══ DATASET EXCERPTS ══

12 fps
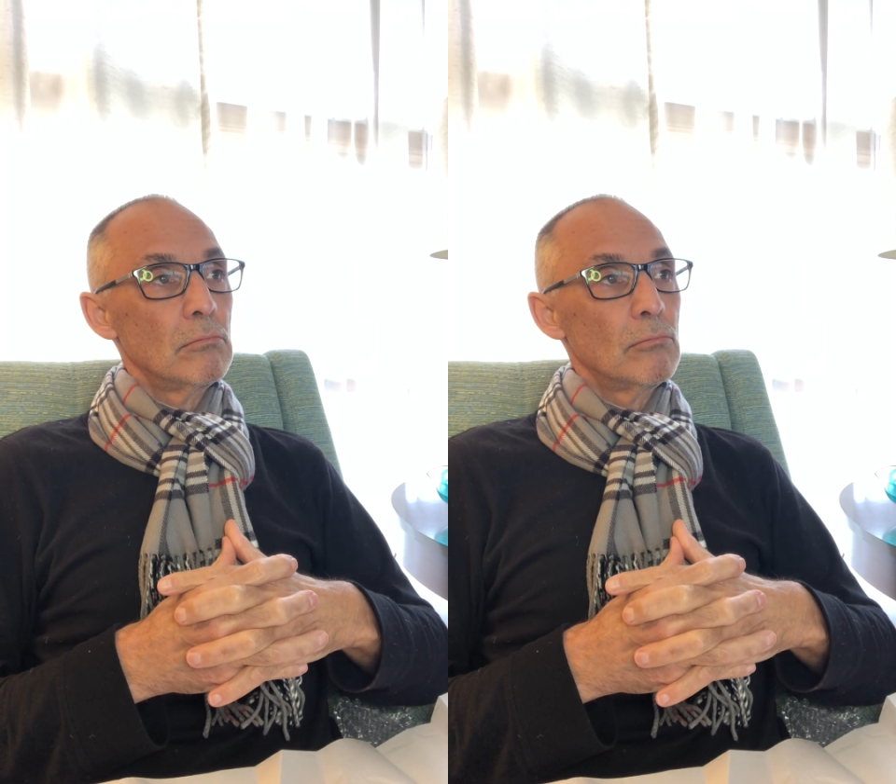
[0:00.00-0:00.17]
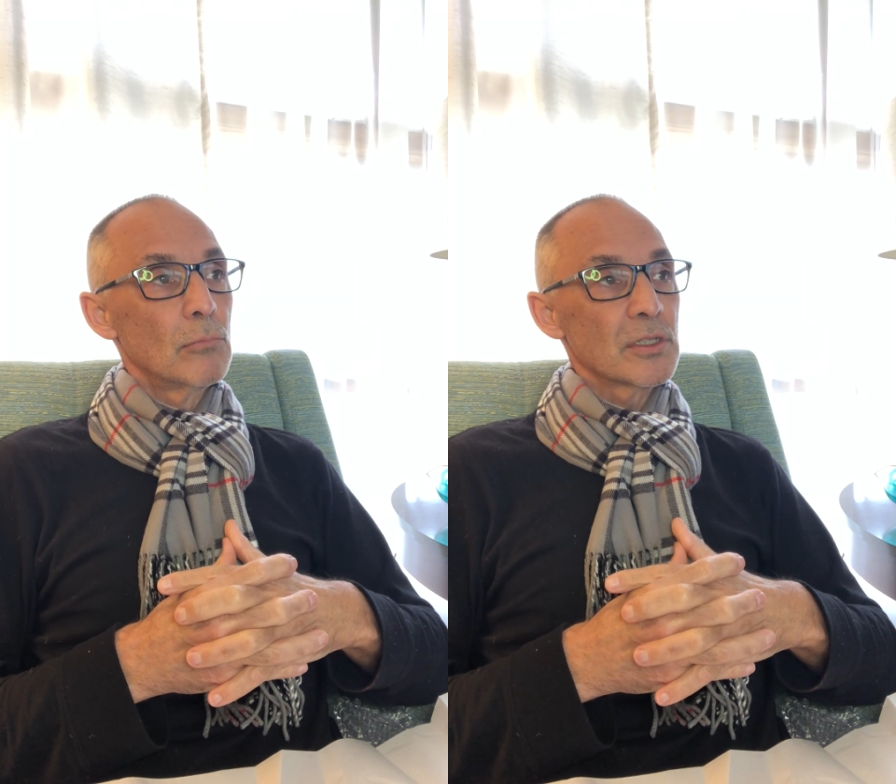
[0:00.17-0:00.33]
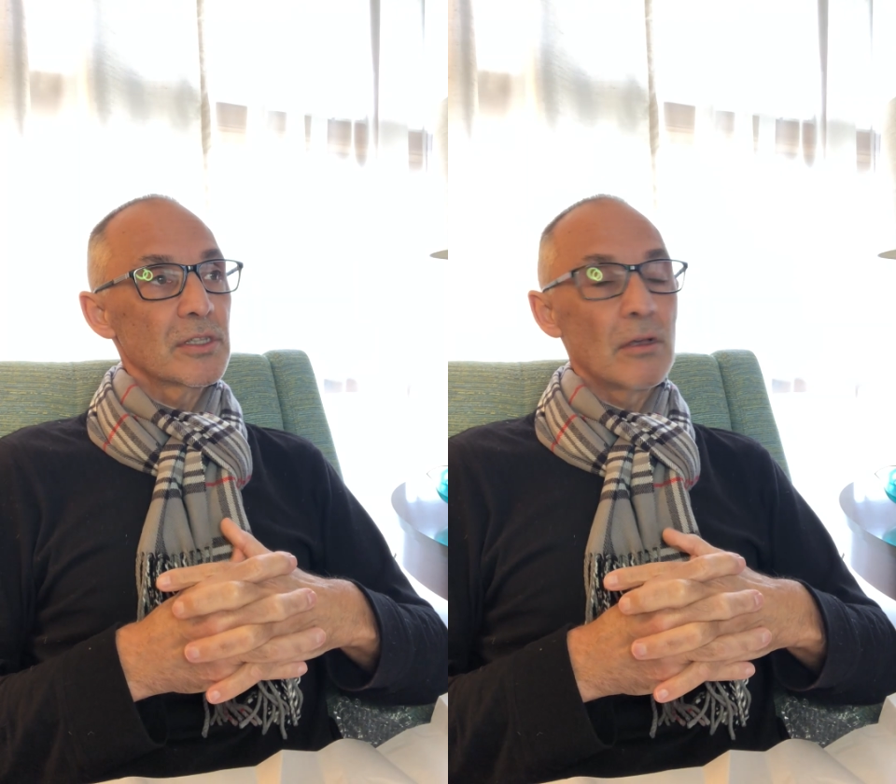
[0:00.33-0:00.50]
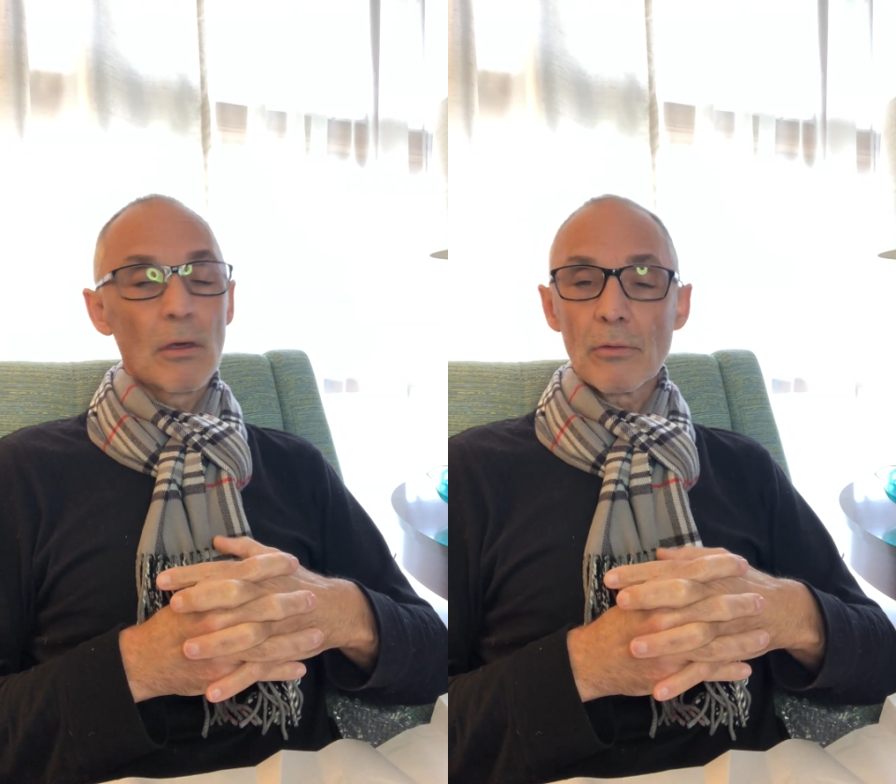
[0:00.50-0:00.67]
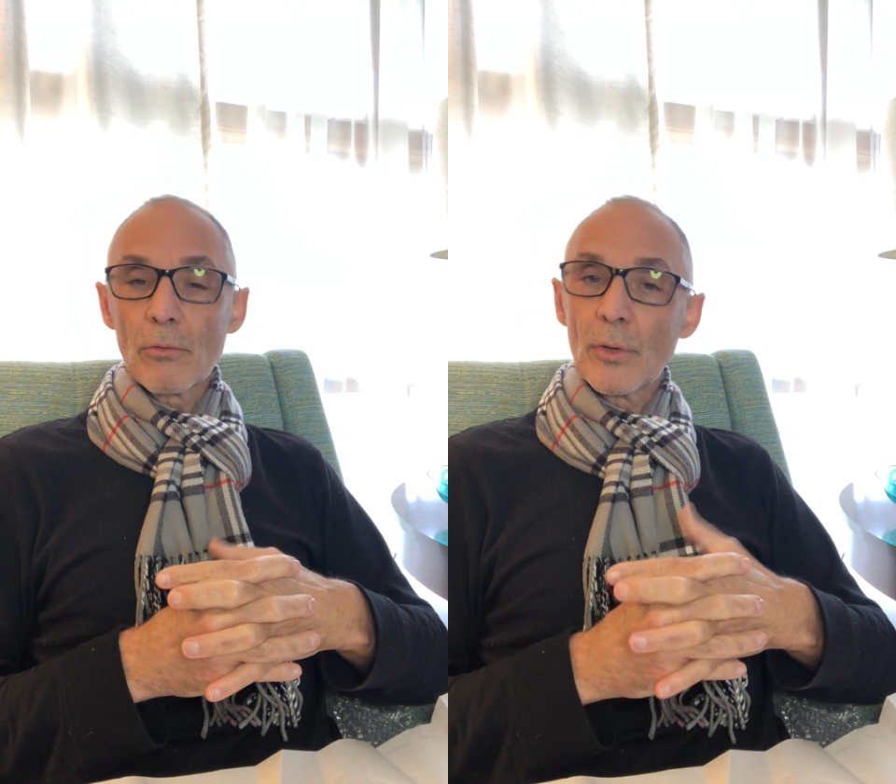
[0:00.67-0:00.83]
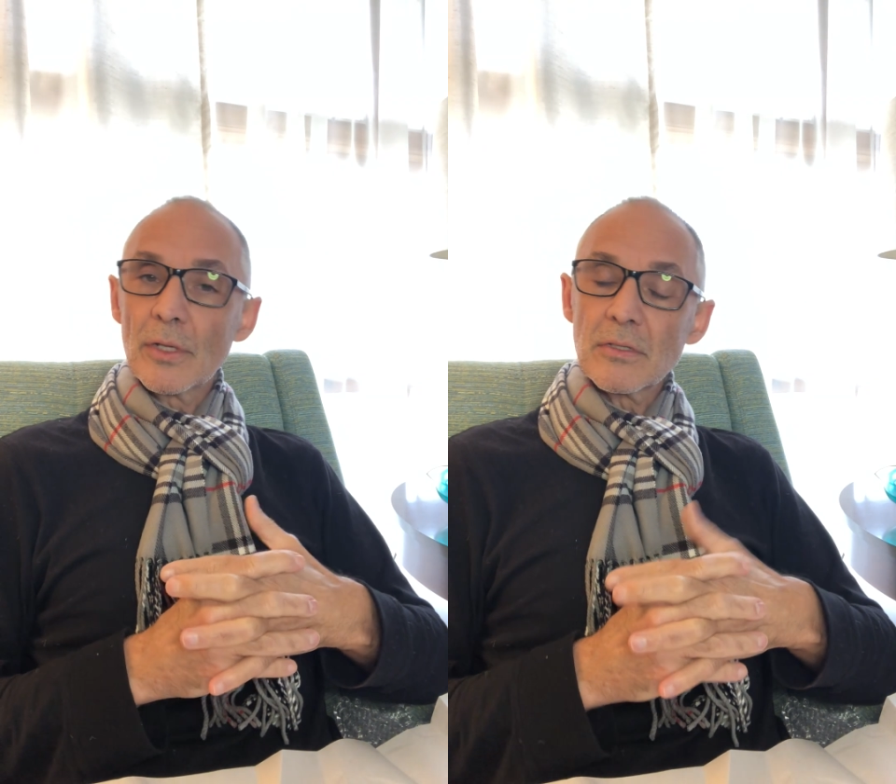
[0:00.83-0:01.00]
What's the other
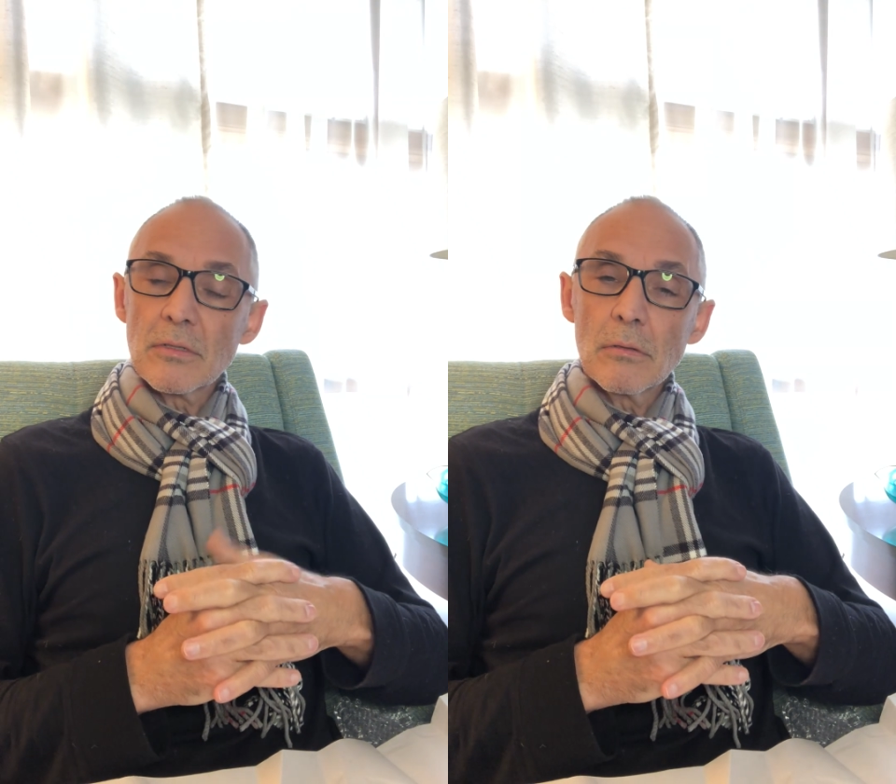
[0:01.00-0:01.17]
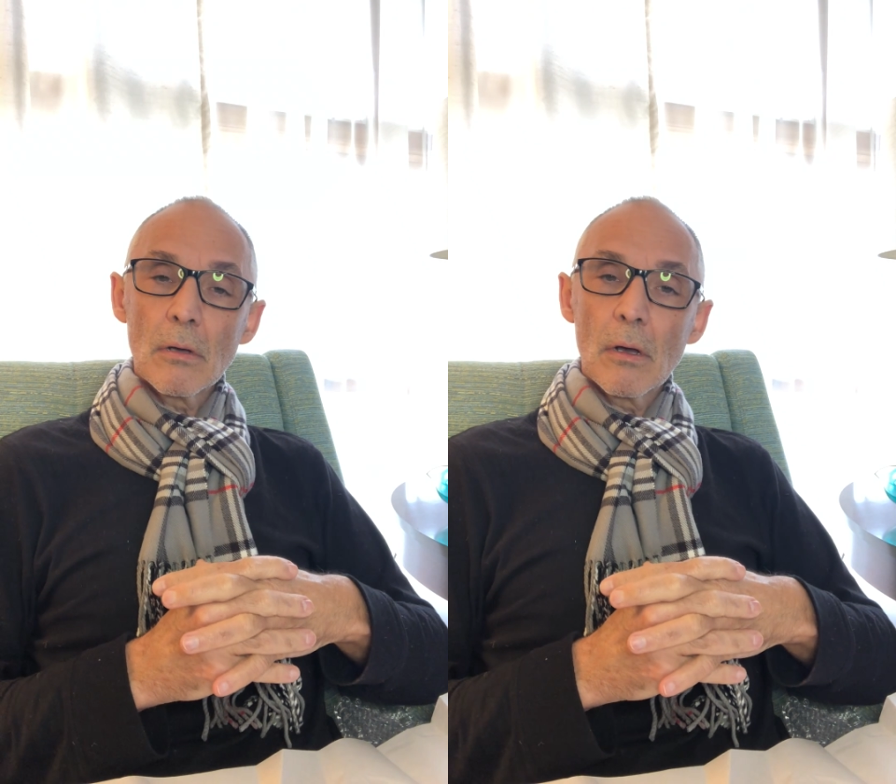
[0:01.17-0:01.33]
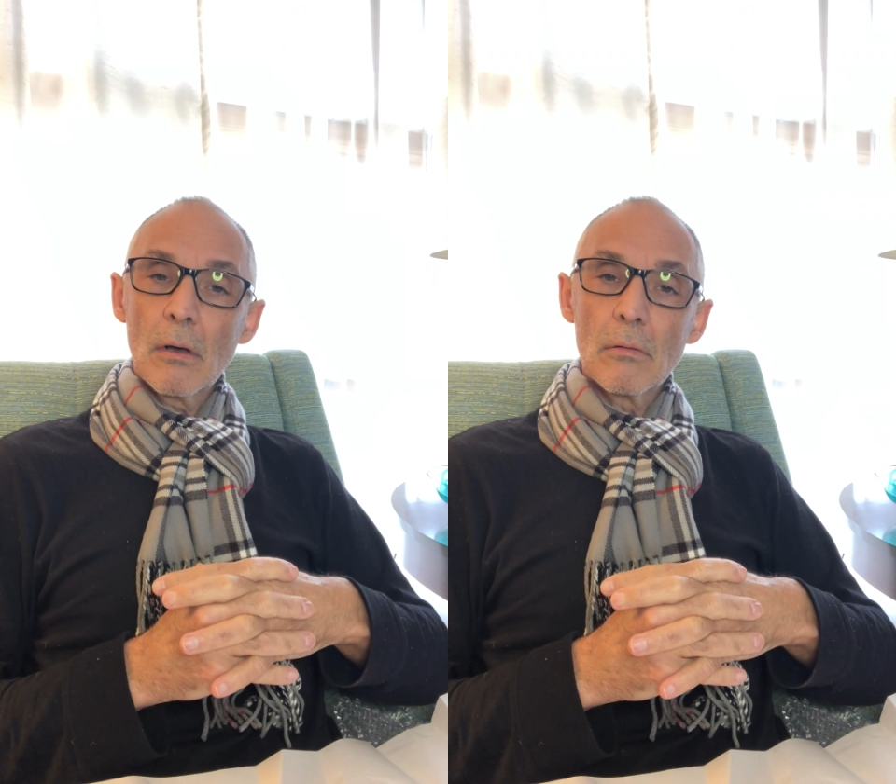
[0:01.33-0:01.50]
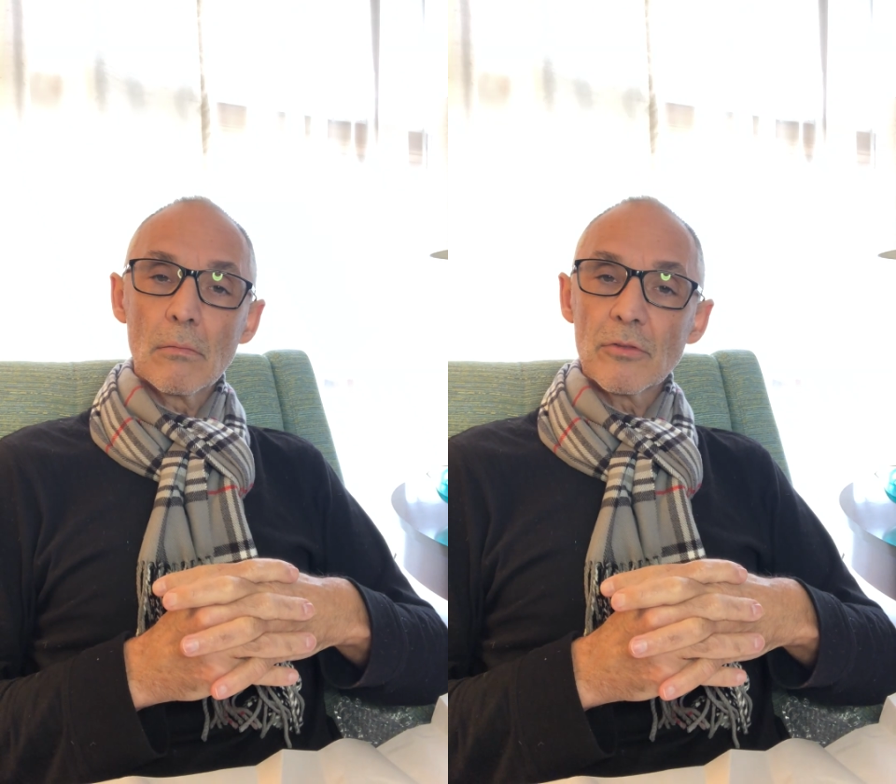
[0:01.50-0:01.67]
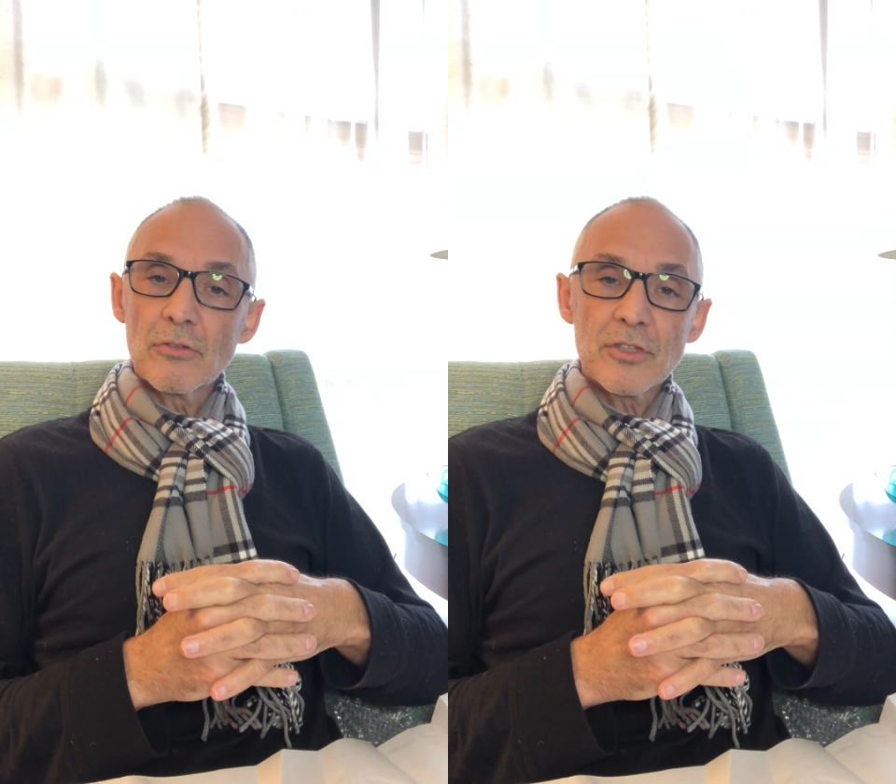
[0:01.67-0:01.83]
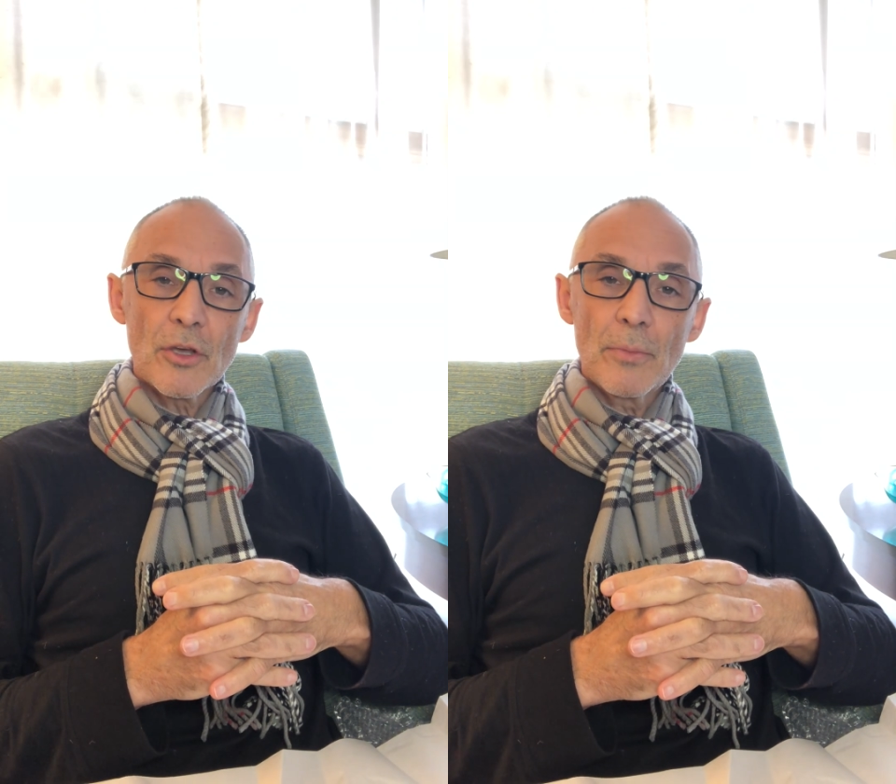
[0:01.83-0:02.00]
ones?
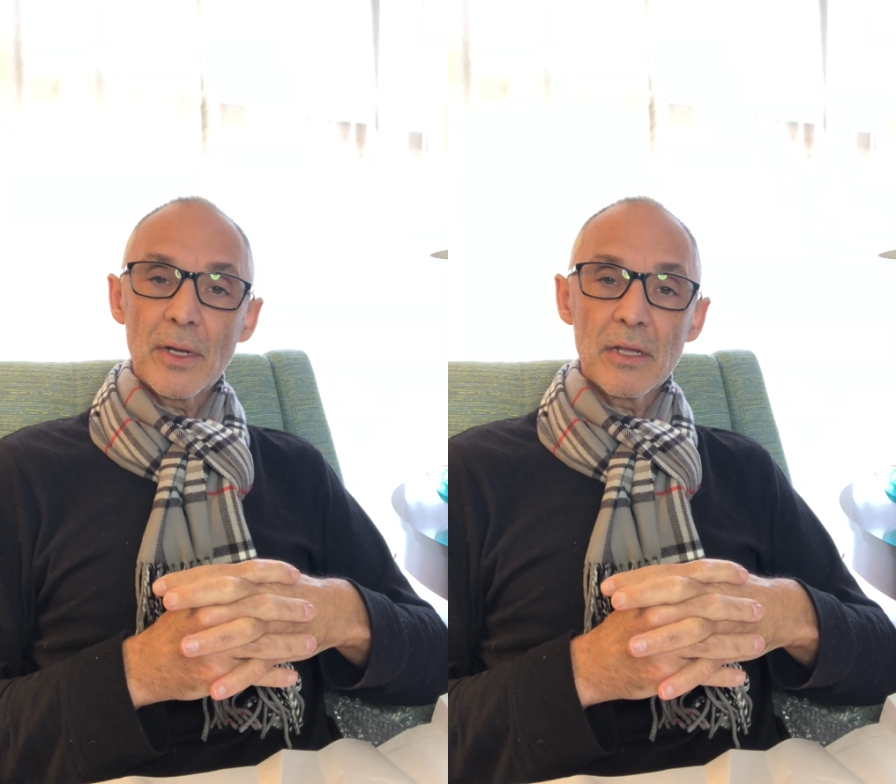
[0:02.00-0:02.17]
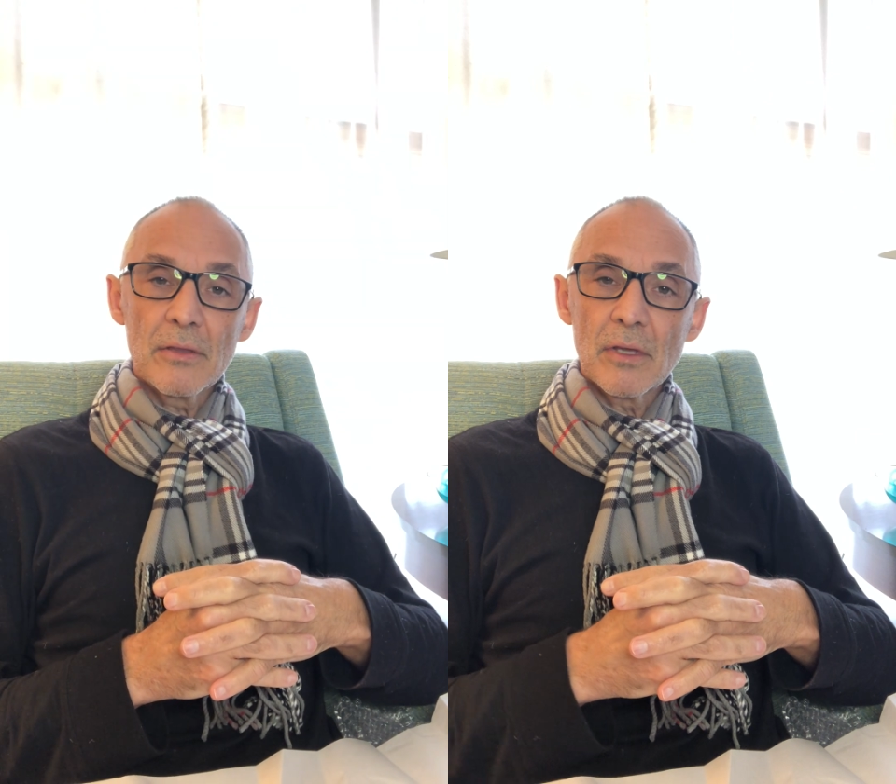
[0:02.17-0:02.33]
There's so many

═══

*EXERCISE REQUIREMENTS*. Keeping every word as it is, write out all the data and omit the pictures.

*TASK ANSWER*.
12 fps
[0:00.00-0:00.17]
[0:00.17-0:00.33]
[0:00.33-0:00.50]
[0:00.50-0:00.67]
[0:00.67-0:00.83]
[0:00.83-0:01.00]
What's the other
[0:01.00-0:01.17]
[0:01.17-0:01.33]
[0:01.33-0:01.50]
[0:01.50-0:01.67]
[0:01.67-0:01.83]
[0:01.83-0:02.00]
ones?
[0:02.00-0:02.17]
[0:02.17-0:02.33]
There's so many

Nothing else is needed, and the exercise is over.